Le Centre québécois du droit de l’environnement (CQDE) soupçonne l’entreprise Gazoduq de faire de l’« écoblanchiment » en prétendant que son gazoduc projeté entre l’Ontario et le Saguenay sera « carboneutre » et qu’il permettra de réduire les émissions mondiales de gaz à effet de serre.

L’organisme estime que ces affirmations violent des dispositions de la Loi sur la concurrence et a porté plainte pour « informations fausses ou trompeuses » au Bureau de la concurrence du Canada pour qu’il fasse enquête.

Le projet Gazoduq prévoit la construction d’une conduite partant du nord de l’Ontario et traversant l’Abitibi, la Haute-Mauricie, le Lac-Saint-Jean et le Saguenay pour alimenter l’éventuelle usine de liquéfaction de gaz naturel Énergie Saguenay, de GNL Québec – les deux projets sont portés par la société en commandite Symbio Infrastructure.

« Selon nous, Gazoduq n’a pas démontré sa capacité à atteindre la carboneutralité par des preuves suffisantes et appropriées, ce que la loi exige », a expliqué la directrice générale du CQDE, Geneviève Paul, dans un entretien avec La Presse.

Il en va de même pour les prétentions portant sur la réduction des émissions mondiales de gaz à effet de serre, dit-elle, en s’appuyant sur le rapport du Bureau d’audiences publiques sur l’environnement (BAPE) et sur la sortie d’un collectif de 350 scientifiques sur le projet Énergie Saguenay.
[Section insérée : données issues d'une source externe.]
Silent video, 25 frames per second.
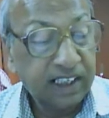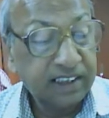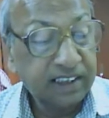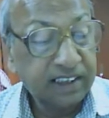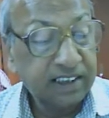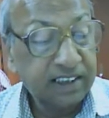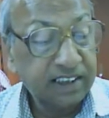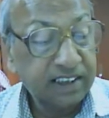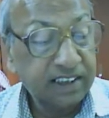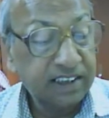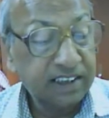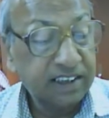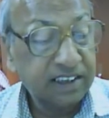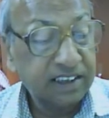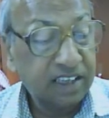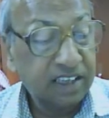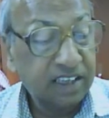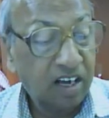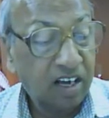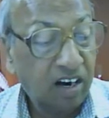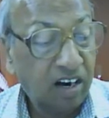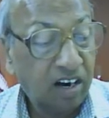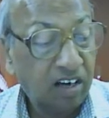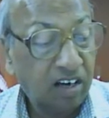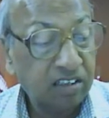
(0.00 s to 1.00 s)
that
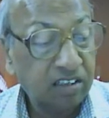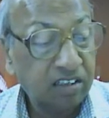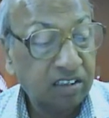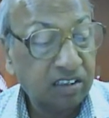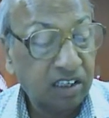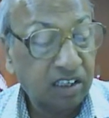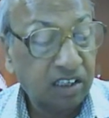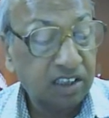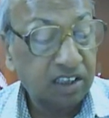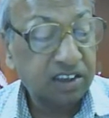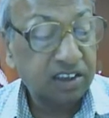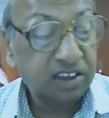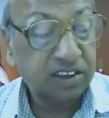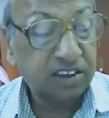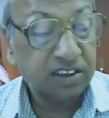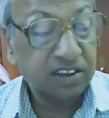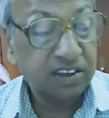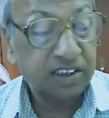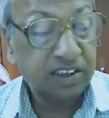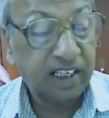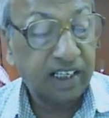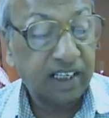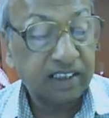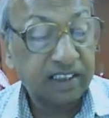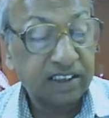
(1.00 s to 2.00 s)
this hard
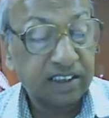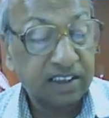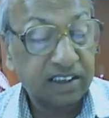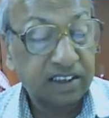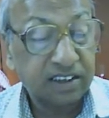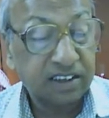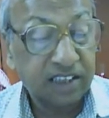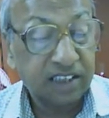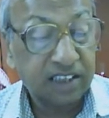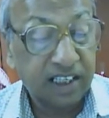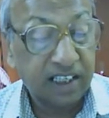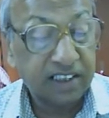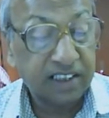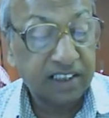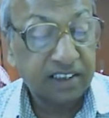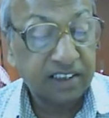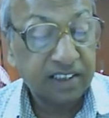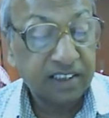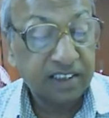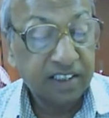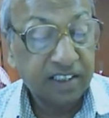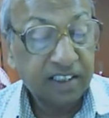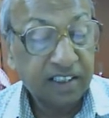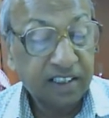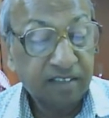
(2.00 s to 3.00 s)
task
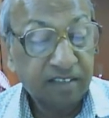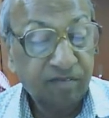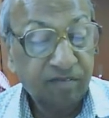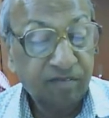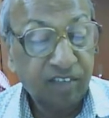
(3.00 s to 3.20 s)
exercise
Ces prétentions peuvent être trompeuses pour les investisseurs et la population, ce qui les empêche de prendre des décisions éclairées, déplore l’organisme à but non lucratif voué à la protection de l’environnement.

Un projet comme ça peut avoir un impact sur tous les Québécois et les Québécoises, tout le monde a droit de savoir, d’avoir une information juste pour faire un choix éclairé sur un projet de société majeur comme celui-là.

Geneviève Paul, directrice générale du Centre québécois du droit de l’environnement

En vertu de la Loi sur la concurrence, une entreprise n’a pas le droit de prétendre des choses qu’elle ne peut prouver, explique Mme Paul, disant avoir de « sérieuses préoccupations » quant aux prétentions de Gazoduq.

« Ce n’est pas à nous de faire la démonstration que c’est faux, c’est à l’entreprise de s’assurer que c’est véridique avant de le dire », dit-elle, appelant le Bureau de la concurrence à faire la lumière sur la question.

Des rectifications publiques souhaitées

Si le Bureau de la concurrence en arrive à la conclusion que Gazoduq a effectivement fait des affirmations fausses ou trompeuses, le CQDE réclame des rectifications publiques de la part de l’entreprise, voire des amendes « suffisamment élevées pour qu’elles soient dissuasives ».

L’entreprise Gazoduq a répondu en insistant sur « son intention d’être carboneutre et de travailler à développer les solutions techniques pour y arriver », a déclaré à La Presse un porte-parole, Antoine Kack.

Le Bureau de la concurrence a déclaré ne pas pouvoir confirmer le déclenchement d’une enquête ni même le dépôt d’une plainte, « puisque la Loi sur la concurrence [l’oblige] à mener ses travaux de manière confidentielle », a indiqué dans un courriel à La Presse sa porte-parole, Maya Bugorski.

Dans le cas où une plainte mène à une enquête formelle, le Bureau de la concurrence peut, avec l’autorisation d’un tribunal, mener des perquisitions, saisir des dossiers ou interroger des témoins sous serment.

La Loi sur la concurrence prévoit que les infractions peuvent être punies par des amendes et même par des sanctions pénales.